The Chicago Bulls have endured a wild week-plus since Jim Boylen became the new head coach on Dec. 3. Things started on a promising note, with a rugged loss at the Indiana Pacers and an upset win over the Oklahoma City Thunder.
Then the weekend arrived, and things went sideways. In their Saturday night matchup against the Boston Celtics, Boylen elected to bench the starters early in both halves. The first time came with the Bulls down 13-0 in the first quarter. Fine, that makes sense.
However, he pulled the same stunt three minutes into the third quarter, despite the game still being competitive. Boylen played the backups the rest of the game, only making one other substitution. The Bulls went on to lose 133-77 and were booed off the floor as the final buzzer sounded. It is the worst loss in franchise history and tied for worst home loss in NBA history.
Boylen stated postgame that he pulled the starters early to save them for practice the following day. The players had already endured hard, extended practices all week. The idea of another one following back-to-back games was their breaking point. Players began debating via group text rather or not they would show up at all.
Ultimately, everyone did show up. However, they held two long meetings instead. Both of them — one amongst themselves and another including the coaching staff — were held so that they could air their grievances and better chart their direction as a team.
Frankly, Boylen’s hard-charging style during this first week is unnecessary. This young, injury-stricken squad managed to compete in most of their games under predecessor Fred Hoiberg this season. 14 of their 24 games under Hoiberg were determined by single digits.
Also, despite the narrative that the front office is peddling, Hoiberg was respected by the players. Zach LaVine called Hoiberg “a great dude” and reached out to him after his firing. Also, with Lauri Markkanen, Kris Dunn, and Bobby Portis all returning from injury, Robin Lopez openly wished Fred would have had the chance to coach the team at full strength.
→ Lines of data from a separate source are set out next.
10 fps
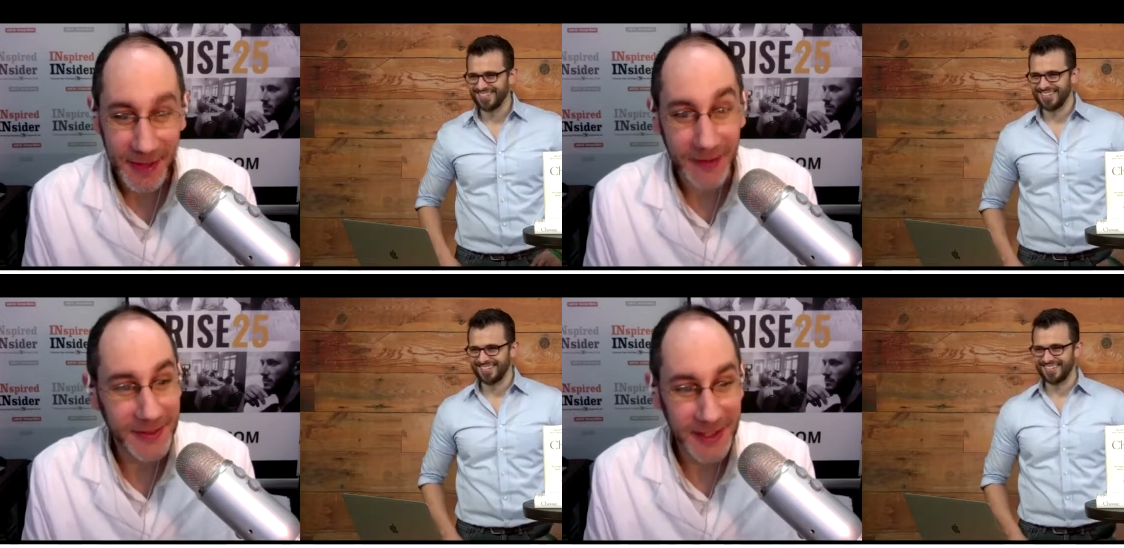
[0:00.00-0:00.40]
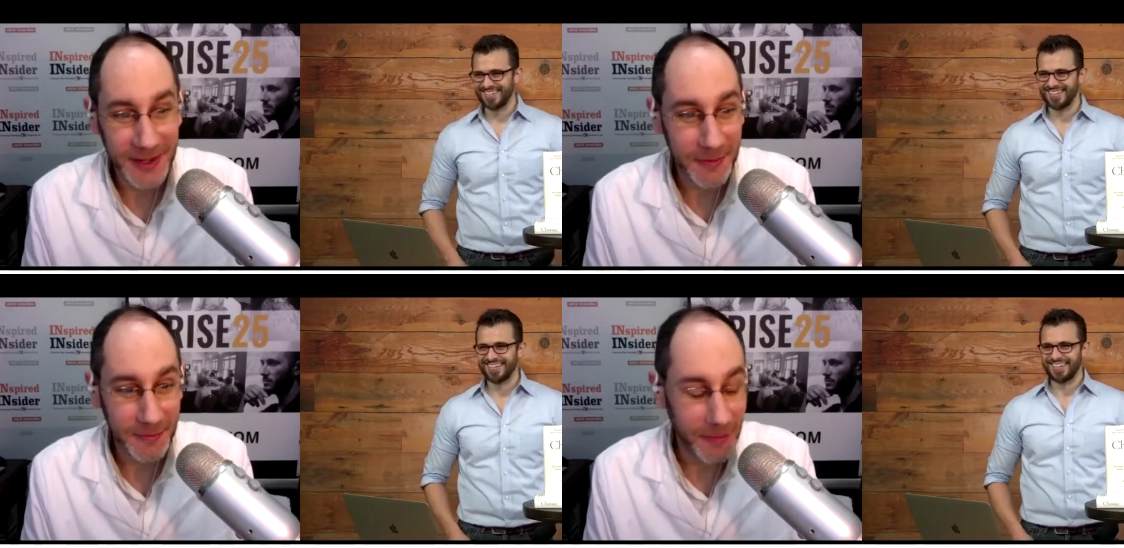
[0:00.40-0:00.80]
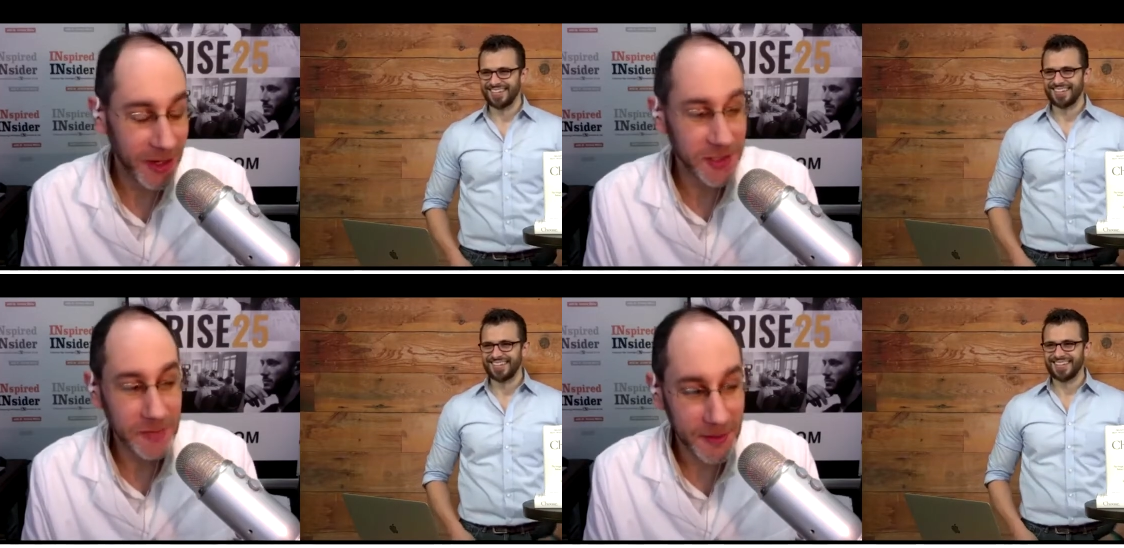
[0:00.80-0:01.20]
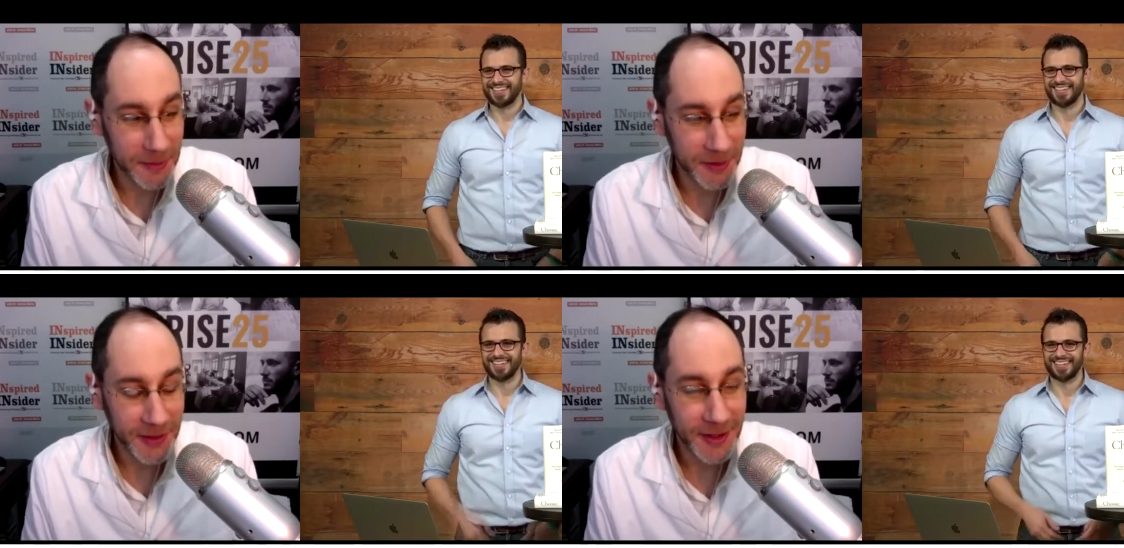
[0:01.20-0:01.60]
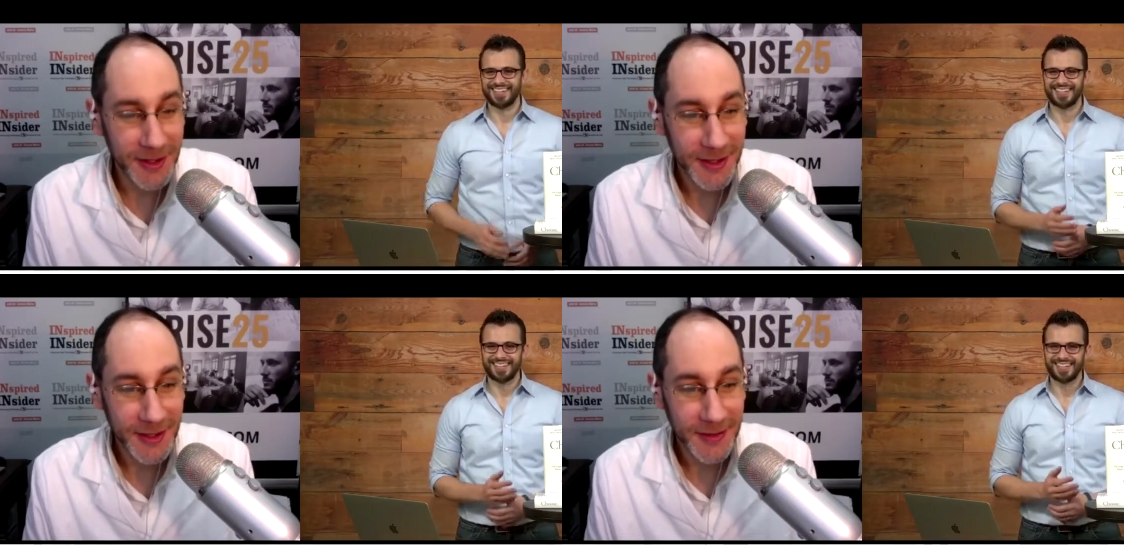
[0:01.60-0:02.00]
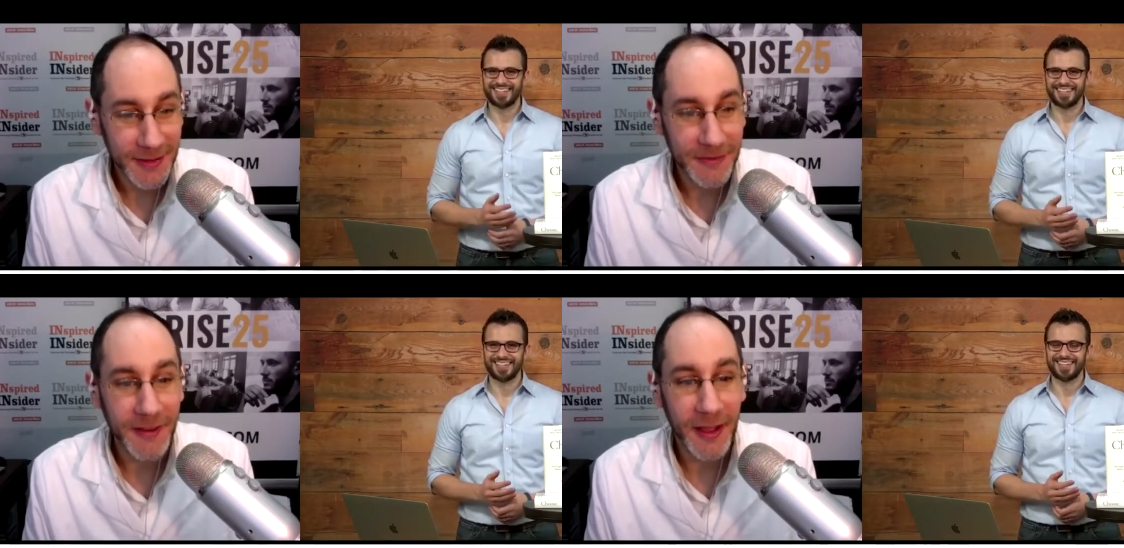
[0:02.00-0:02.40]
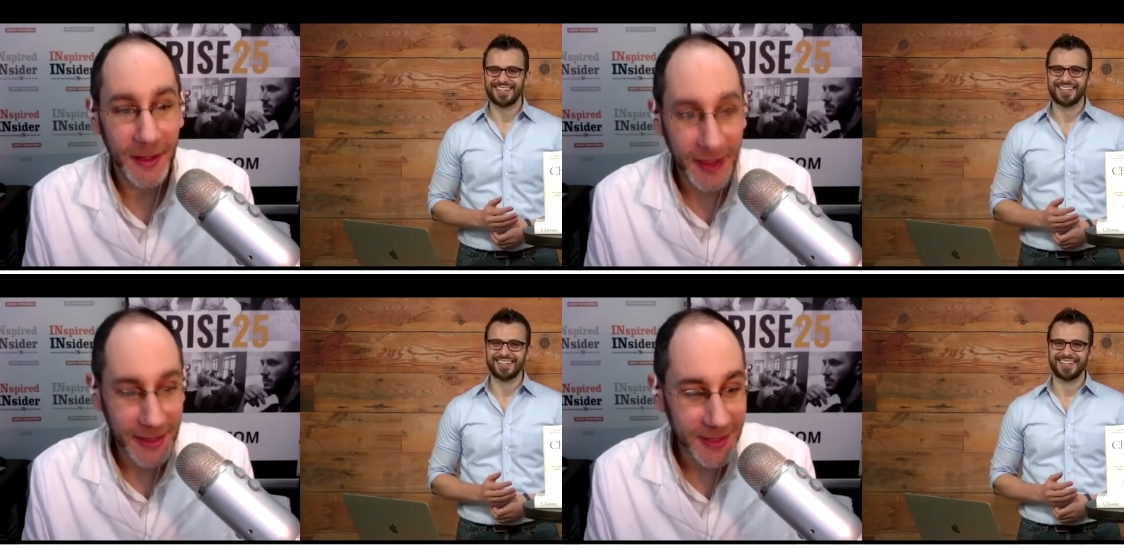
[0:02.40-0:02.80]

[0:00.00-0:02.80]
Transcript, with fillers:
Speaker 1: I've seen a bunch of people fail in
Robin Lopez says Fred Hoiberg didn’t lose the locker room and wishes Hoiberg had a chance to coach a healthy team.
— Cody Westerlund (@CodyWesterlund) December 10, 2018
According to Joe Cowley of the Chicago Sun-Times, Hoiberg’s ousting was most likely due to a grudge held by general manager Gar Forman. Several years ago, Hoiberg once went above Forman to upper management when his players requested that the GM not be around the team as often. Apparently, Forman has held this grudge ever since and was waiting for the right moment to fire him.
The story is ironic considering Gar championed Hoiberg as Tom Thibodeau’s successor in 2015. Sadly, front office pettiness is par for the course in the Chicago Bulls organization. One would think that behavior is a fireable offense. Alas, Forman is “absolutely safe” in his job, John Paxson remains president of basketball operations, and Jim Boylen is the new head coach. That’s just the way it is.
As such, Boylen now has to build his culture full of spirit and energy. However, he is going about it terribly. As former head coach at the University of Utah, I guess he thought he could treat the second-youngest team in the NBA like college or high school kids.
However, you simply can not infantilize your team in the modern NBA. Boylen invokes Gregg Popovich so much in interviews to justify his actions. Oddly enough, he leaves out Pop’s understanding that part of a good culture is respect. You have to treat these adult players like adults.
Jim Boylen won’t become Gregg Popvich through two-hour practices, wind sprints, and constant berating. He would get closer to his goal if he respected his players and put them in positions to win. Fellow Popovich coaching tree leaves James Borrego, Mike Budenholzer, and Brett Brown seem to understand that.
Luckily for Boylen, the players actually want to make things work. Lopez and Markkanen advised their teammates against staging a mutiny, and LaVine and Justin Holiday led the player meetings. Both sides worked to understand each other, and Wendell Carter Jr. felt the meetings helped the team.
Monday’s loss to the Sacramento Kings certainly didn’t help the optics of the Bulls situation. Fans once again booed the team off the floor once the game ended. However, the team felt better about how things transpired compared to what went down on Saturday.
Coincidentally, the Kings are also a young team that is no stranger to controversy. They have also taken their fair share of lumps over the years. However, in their third year under head coach Dave Joerger, this 14-12 team is improving. Maybe the Bulls can reach that point soon if Jim Boylen and his players get on the same page.
The Chicago Bulls will now embark on a three-game road trip. Their first game takes them to Mexico City, where they are the designated home team against the Orlando Magic. That is followed by a date against Gregg Popovich and the San Antonio Spurs and a rematch with the Thunder.
After such as emotional week, a trip like this can make a team closer or just as easily create more rifts. We’ll see if Boylen’s Bulls take another step towards becoming contenders, or add another episode to the Chicago Bulls dramedy.